The image below shows what happens (click to enlarge):
One nice thing about this mechanism is it works for existing images in a site. So if the mechanism is implemented in an existing site with lots of images, there’s no need to go round “touching” each image to trigger the remote event receiver. Instead, all that needs to happen is for someone to browse around the site, and the images will be migrated to the CDN as they are requested.
Challenges we encountered
Along the way we faced a couple of challenges, or at least things to think about. A quick list here would include:
- Thinking about cache headers from Azure CDN, cache expiration and so on – this relates to scenarios where an author may update an image in SharePoint but not change the filename. Clearly end-user browsers may cache this image (and an end-user can’t be expected to press CTRL F5 to do a hard refresh just because you’ve updated a file!). My colleague Paul Ryan wrote a great post on this at Azure CDN integration with SharePoint, cache control headers max-age, s-maxage
- Parallel uploads to Azure (e.g. if we’re creating 8 different sizes for image found, may as well upload them in parallel!)

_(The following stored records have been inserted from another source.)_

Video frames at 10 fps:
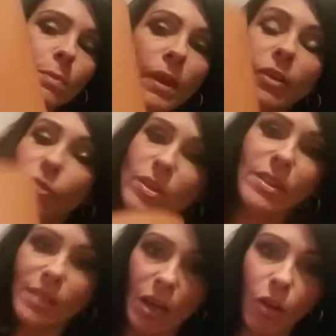speak for
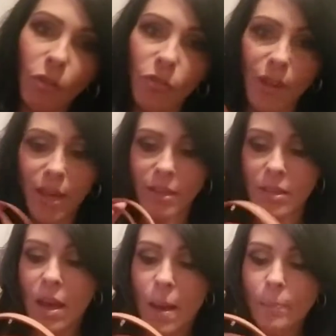itself. And
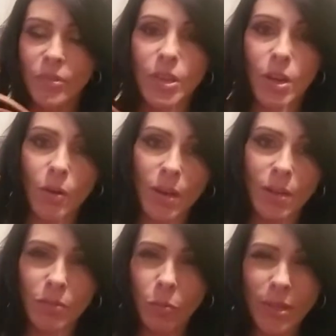you know,
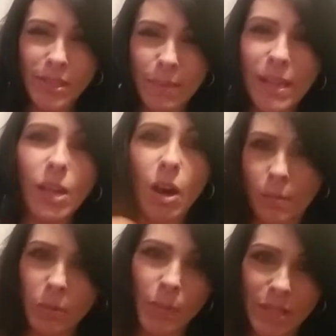and when somebody
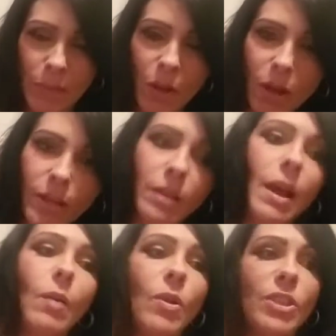compliments me on it,
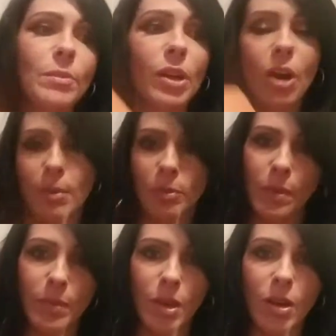I want them to
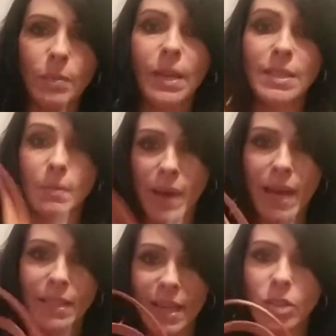compliment me on it because the
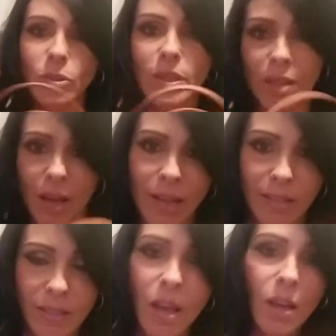bag is actually nice,
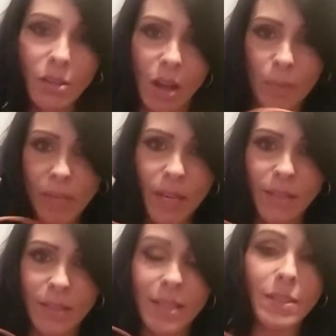not
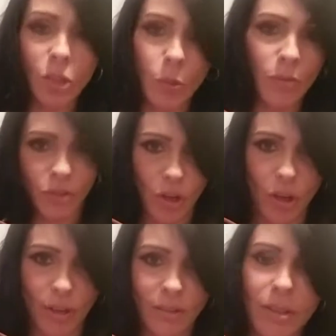because it's a Louis
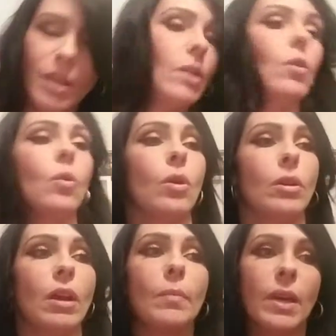Vuitton,
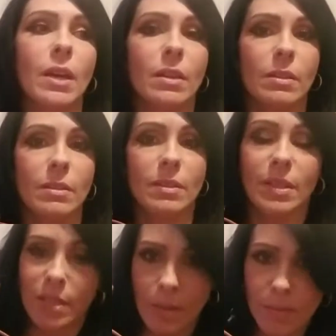or not because
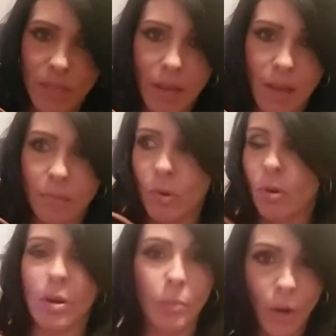it's an MCM
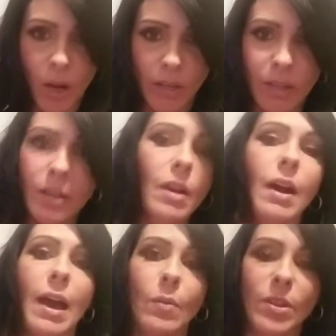or a Prada.
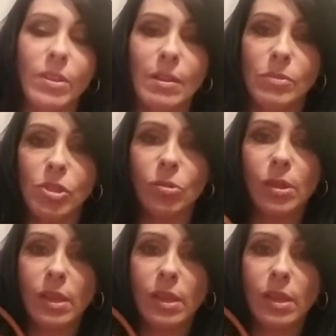I want them to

- Ensuring we understand how to handle different environments (dev/test/production tenants with different Azure subscriptions)
- Implementing a nice logging solution
- Testing
- We used the ever-awesome Azure Storage Explorer tool to monitor our files appearing in Azure BLOB storage (click to enlarge):
Summary
As I summarized last time, it would be great if the original performance issue in Office 365 didn’t occur. But CDNs have always been useful in optimizing website performance, and in many ways all we’re doing is broadening Microsoft’s existing use of CDNs behind Office 365. The building blocks of Azure WebJobs, Azure file storage, CDN, SharePoint add-ins, remote event receivers, WebAPI and so on mean that the Office 365/SharePoint Online platform can be extended in all sorts of ways where appropriate. This was a solution developed for clients of Content and Code so it’s not something I can provide the source code for, but hopefully these couple of articles help awareness of the issue and architectural details of one way of working around it.